Une feuille de route ambitieuse
Sisy ne connaissait du rugby que ce qu'on lui en avait raconté. Ses amis lui avaient vanté son esprit de camaraderie et le plaisir de jouer. Sans attendre, elle a proposé ses services et malgré le fait qu'elle n'avait aucune connexion dans cette communauté, elle a été choisie.
« Je connaissais un peu le rugby féminin, mais pas grand-chose à propos du rugby masculin. J'ai assisté au Pan American Rugby Tournament où j'avais des amies dans l'équipe féminine », se souvient-elle. Peu de temps après, elle avait son bureau à la fédération.
« J'ai découvert une fédération qui voulait se développer, qui avait besoin de travailler sur ses structures et sur une stratégie pour arriver à ses fins. C'est une chance que de réaliser des choses positives. Il y a ici un potentiel très important. »
Sisy Quizo estime que le rugby foulard peut s'avérer une bonne porte d'entrée pour qui est intéressé par le rugby. « Les enfants adorent et il y a un minimum de contact. Comme ça, ils peuvent apprendre les bases. Le but est de faire grandir le rugby, de renforcer les classes d'âge et de multiplier les championnats dans les écoles », assure-t-elle.

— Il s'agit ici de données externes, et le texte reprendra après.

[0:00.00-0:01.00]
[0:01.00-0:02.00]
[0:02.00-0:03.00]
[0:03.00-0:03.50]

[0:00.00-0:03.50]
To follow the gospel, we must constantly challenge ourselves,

La pandémie de Covid-19 n'a pas épargné le Pérou, loin de là, et mis un frein à la croissance du rugby. « On travaille à renforcer nos clubs locaux, les équipes, les joueurs ; on les accompagne autant que possible. Pendant la pandémie, nous nous sommes concentrés sur la formation et nous avons lancé le programme "Soyez au cœur du jeu". Nous avons besoin de visibilité, que les gens connaissent le rugby. On doit pouvoir attirer de plus en plus d'enfants vers ce sport. »

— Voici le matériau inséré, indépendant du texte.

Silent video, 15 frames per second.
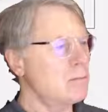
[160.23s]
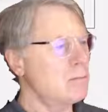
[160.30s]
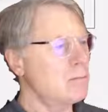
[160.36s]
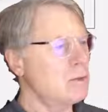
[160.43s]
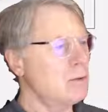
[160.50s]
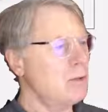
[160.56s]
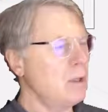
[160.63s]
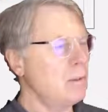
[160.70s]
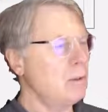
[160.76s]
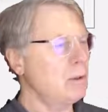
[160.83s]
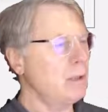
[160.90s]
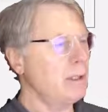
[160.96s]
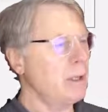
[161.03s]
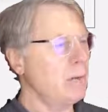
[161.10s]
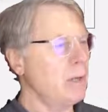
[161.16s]
So double
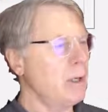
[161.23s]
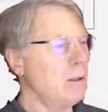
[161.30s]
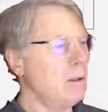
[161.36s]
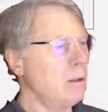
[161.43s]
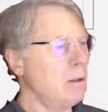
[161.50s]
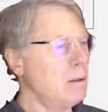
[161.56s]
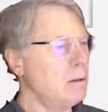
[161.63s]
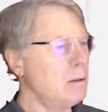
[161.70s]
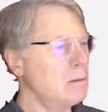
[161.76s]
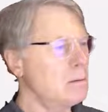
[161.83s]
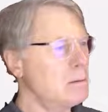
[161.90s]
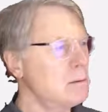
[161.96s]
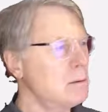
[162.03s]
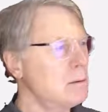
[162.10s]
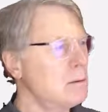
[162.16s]
click on retinol.
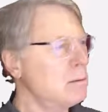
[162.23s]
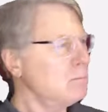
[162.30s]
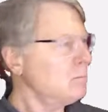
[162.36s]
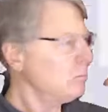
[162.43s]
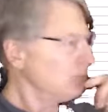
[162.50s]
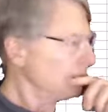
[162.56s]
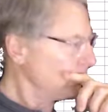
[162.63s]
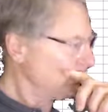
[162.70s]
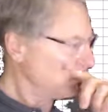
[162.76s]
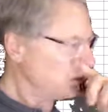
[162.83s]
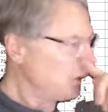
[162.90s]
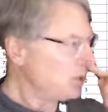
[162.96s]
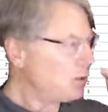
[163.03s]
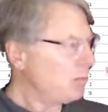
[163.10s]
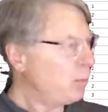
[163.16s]
So
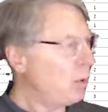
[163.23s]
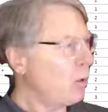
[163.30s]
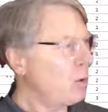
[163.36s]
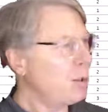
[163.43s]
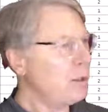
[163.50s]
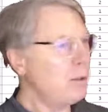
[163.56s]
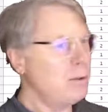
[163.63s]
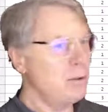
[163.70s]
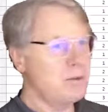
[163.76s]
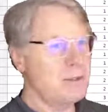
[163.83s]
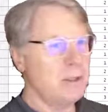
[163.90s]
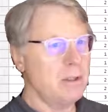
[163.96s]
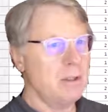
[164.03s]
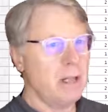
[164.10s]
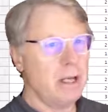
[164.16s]
it's imported. You'll see
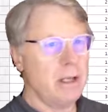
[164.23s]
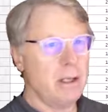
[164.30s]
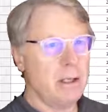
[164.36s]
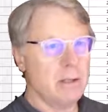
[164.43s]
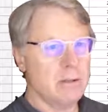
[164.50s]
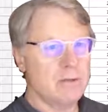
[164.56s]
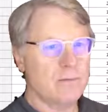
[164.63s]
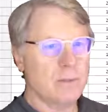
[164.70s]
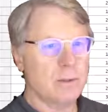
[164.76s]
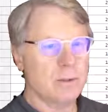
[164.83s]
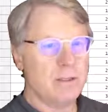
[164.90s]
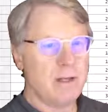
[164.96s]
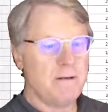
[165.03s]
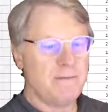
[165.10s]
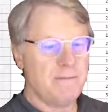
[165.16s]
the data here. It's
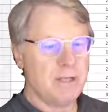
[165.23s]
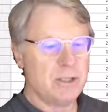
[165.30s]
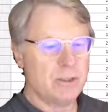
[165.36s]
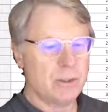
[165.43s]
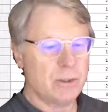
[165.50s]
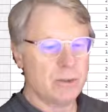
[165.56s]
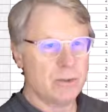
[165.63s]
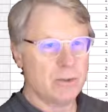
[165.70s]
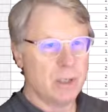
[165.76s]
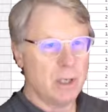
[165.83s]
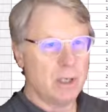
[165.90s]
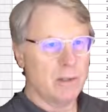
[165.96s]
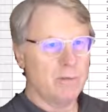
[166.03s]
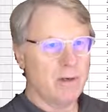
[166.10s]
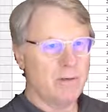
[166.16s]
14 features,
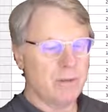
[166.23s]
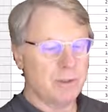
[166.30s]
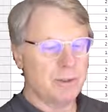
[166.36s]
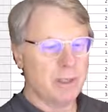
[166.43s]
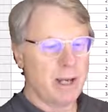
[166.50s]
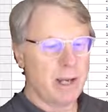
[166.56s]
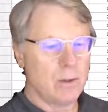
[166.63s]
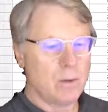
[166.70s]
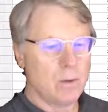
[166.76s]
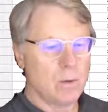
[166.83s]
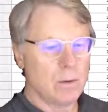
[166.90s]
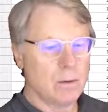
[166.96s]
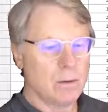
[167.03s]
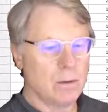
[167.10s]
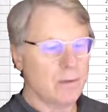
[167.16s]
3 of which are
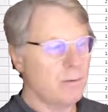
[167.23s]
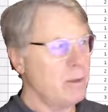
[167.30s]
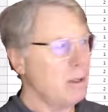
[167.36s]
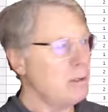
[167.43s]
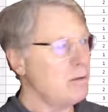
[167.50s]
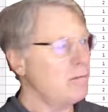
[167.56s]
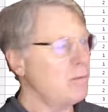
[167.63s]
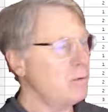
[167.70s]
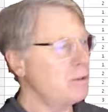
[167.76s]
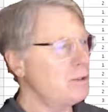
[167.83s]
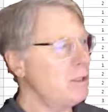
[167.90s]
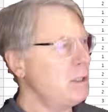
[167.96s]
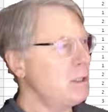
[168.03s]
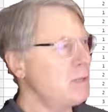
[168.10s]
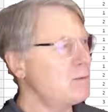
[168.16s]
categorical,
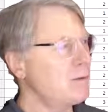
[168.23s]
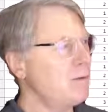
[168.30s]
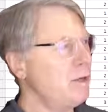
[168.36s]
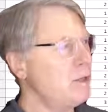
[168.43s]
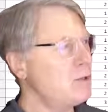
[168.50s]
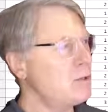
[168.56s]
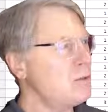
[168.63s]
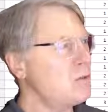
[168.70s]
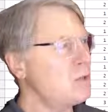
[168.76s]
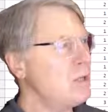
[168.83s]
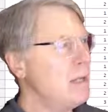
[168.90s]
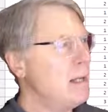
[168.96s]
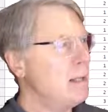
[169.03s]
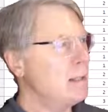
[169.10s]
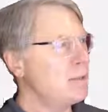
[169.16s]
314 observations.
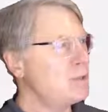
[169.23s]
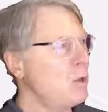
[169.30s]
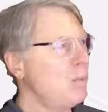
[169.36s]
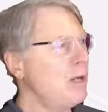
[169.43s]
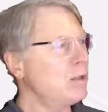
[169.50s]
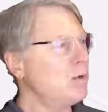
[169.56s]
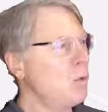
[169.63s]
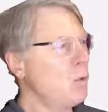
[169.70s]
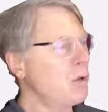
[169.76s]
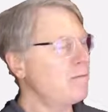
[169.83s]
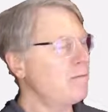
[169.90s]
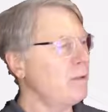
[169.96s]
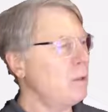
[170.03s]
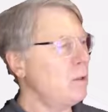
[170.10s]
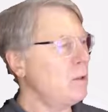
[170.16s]
Let's go back to
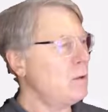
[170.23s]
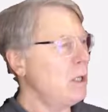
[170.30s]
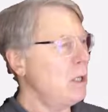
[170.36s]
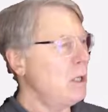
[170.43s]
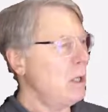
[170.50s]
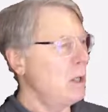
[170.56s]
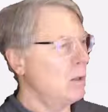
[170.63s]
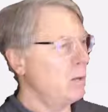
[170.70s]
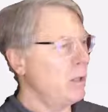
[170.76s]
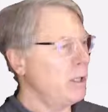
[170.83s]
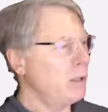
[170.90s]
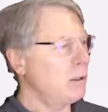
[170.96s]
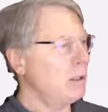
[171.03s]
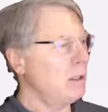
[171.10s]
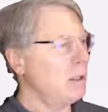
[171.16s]
workflow. Right
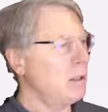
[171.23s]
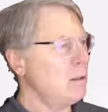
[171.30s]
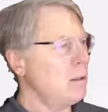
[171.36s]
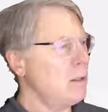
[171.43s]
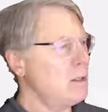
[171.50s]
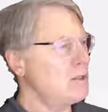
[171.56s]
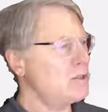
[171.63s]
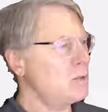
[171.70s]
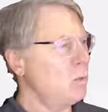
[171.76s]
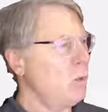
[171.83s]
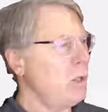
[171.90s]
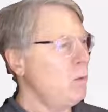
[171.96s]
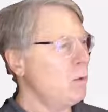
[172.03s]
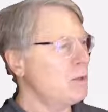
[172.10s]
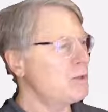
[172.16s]
click on this.
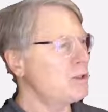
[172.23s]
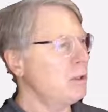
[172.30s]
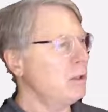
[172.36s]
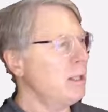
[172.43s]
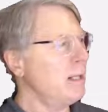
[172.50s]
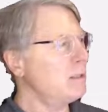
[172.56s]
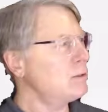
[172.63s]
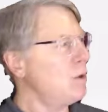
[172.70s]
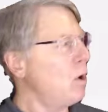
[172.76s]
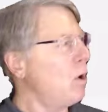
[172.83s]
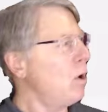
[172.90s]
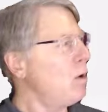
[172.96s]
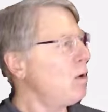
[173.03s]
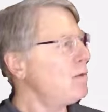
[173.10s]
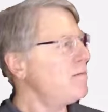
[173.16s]
We will select
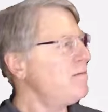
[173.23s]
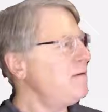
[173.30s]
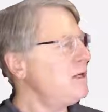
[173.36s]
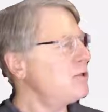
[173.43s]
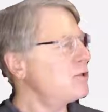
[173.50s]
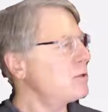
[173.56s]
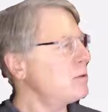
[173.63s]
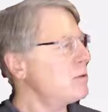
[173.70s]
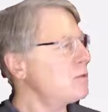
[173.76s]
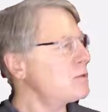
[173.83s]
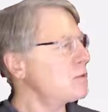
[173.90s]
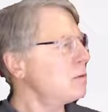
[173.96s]
all the features.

Pas d'ambitions personnelles
Après un certain nombre de réunions, Sisy Quiroz ne cache pas sa joie d'avoir été si bien accueillie dans la communauté rugby. « Ici, il n'y a pas d'ambitions personnelles, pas d'ego. Il n'y a que des gens qui veulent faire grandir un sport, c'est tout », affirme la jeune femme.
« Les valeurs du rugby ont tout de suite résonné en moi. Et j'y ai trouvé de l'engagement, de la camaraderie, du respect entre hommes et femmes. Dans le rugby, on doit tous travailler ensemble, même si la rivalité existe bien sur le terrain. Le rugby doit être un exemple pour les jeunes générations.
« On doit réussir à en faire un sport national grâce à une structure de développement et une feuille de route précise que nous avons déjà établie. Les valeurs du rugby sont positives. C'est un sport qui s'adresse à tous, qui peut accueillir quiconque veut y jouer. »
Au début de cette année, Sisy Quiroz a été sélectionnée dans le cadre de la Women’s Executive Leadership Scholarship de World Rugby. La pandémie a bouleversé ses plans, puisqu'elle comptait rendre visite à la fédération espagnole de rugby pour comprendre comment ils mettaient en oeuvre leur plan stratégique et leur développement. Elle travaille déjà avec son mentor : Patricia Ramirez.
« Etant donné que je n'ai jamais joué au rugby, elle m'a apporté un œil expert. Son soutien a été très important pour moi », dit-elle.
Au début de la pandémie de Covid-19, les entraînements se déroulaient bien sous la responsabilité de Sisy et chaque équipe féminine nationale était investie dans le processus.
« Les meilleures joueuses d'Amérique du Sud s'entraînaient ensemble. A la fin de chaque session, nous avions un échange au cours duquel chaque joueuse pouvait partager son expérience avec les plus jeunes. C'était vraiment très motivant et ça nous a toutes soudé à un moment donné où l'Amérique du Sud traversait une période très difficile », se souvient Sisy.